Ce sens aigu de la matière et de la transformation permet d’accéder à un réalisme renforcé concernant l’activité pratique, avec une grande insistance sur la tension, la finesse du travail concret. Cette photographie d’une femme regardant dans l’objectif d’un appareil photographique posé sur un trépied est une excellente vision synthétique.

Le style de la photographe, sa concentration, la manière qu’elle a de se placer, pratiquement d’être en pleine action, le cadrage géométrique mais non surfait, la luminosité pondérée mais faisant comme des bandes de lumières… ce que réalise ici Rodtchenko est d’une très grande complexité.

La photographie par Rodtchenko de sa mère en train de lire a également une dimension d’exemplarité.
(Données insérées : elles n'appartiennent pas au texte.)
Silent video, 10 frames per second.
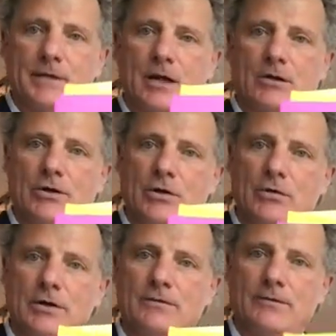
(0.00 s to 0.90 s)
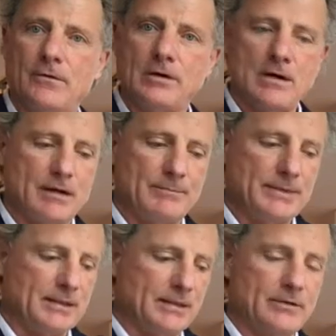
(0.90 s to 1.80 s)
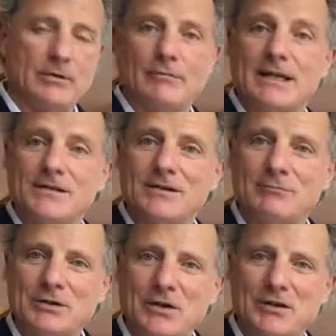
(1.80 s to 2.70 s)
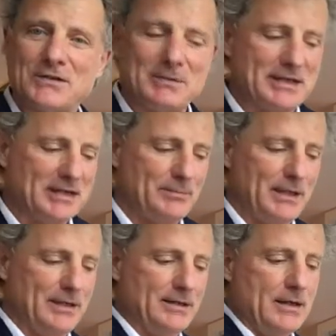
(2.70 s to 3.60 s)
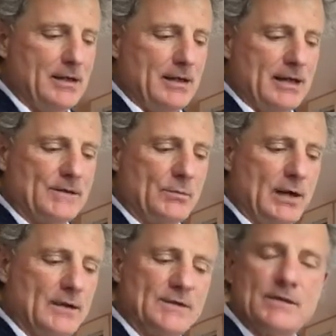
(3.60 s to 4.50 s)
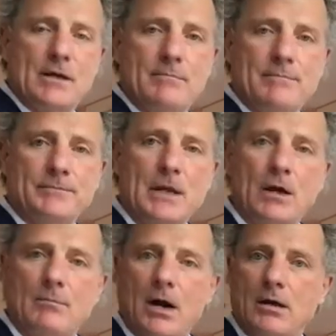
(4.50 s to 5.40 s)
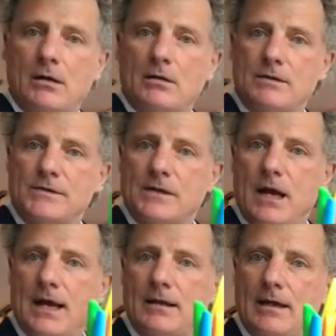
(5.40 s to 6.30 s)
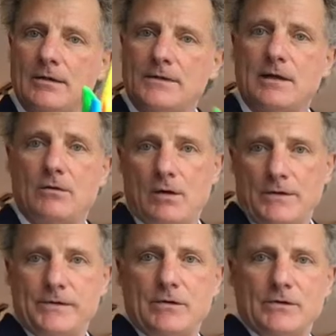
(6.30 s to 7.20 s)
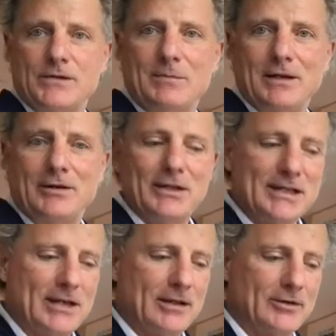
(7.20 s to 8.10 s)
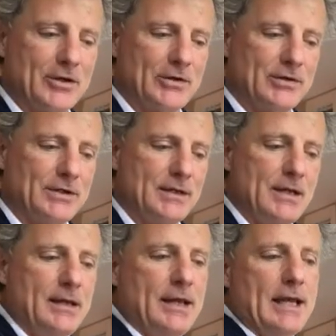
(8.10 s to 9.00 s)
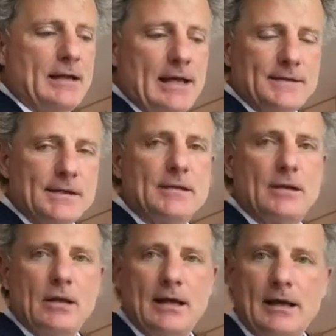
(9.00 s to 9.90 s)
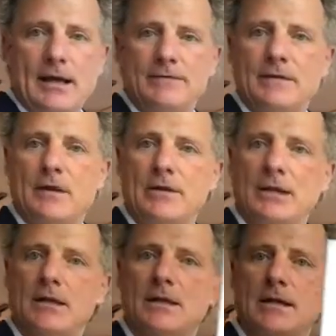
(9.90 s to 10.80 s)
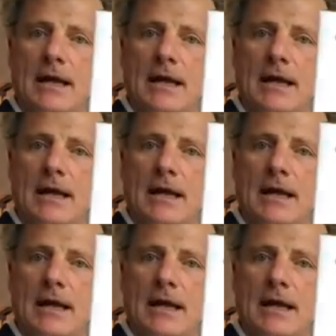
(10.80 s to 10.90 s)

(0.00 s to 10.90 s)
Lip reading: color-coded for a particular reason, which I'll explain in a minute, as well as markers and highlighters that are also similarly color-coded. And lastly, they'll have in their kit an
Tout comme pour la photographe, on a ici une personne entièrement impliquée dans son acte. Elle se confond avec son activité.

La photographie est évidemment raffinée au possible. A l’arrière-plan à gauche on reconnaît l’avion de l’entreprise Dobrolet, à droite différentes photographies similaires sont superposés, au mur. La revue contient un titre bien épais, bien noir, avec une photographie, appuyant le contraste avec les deux colonnes de textes, renforçant l’atmosphère général où le noir et le blanc se conjuguent.

Il va de soi que le visage de la mère joue un rôle essentiel dans la dynamique de l’image, Rodtchenko ayant particulièrement soigné la représentation de ses traits.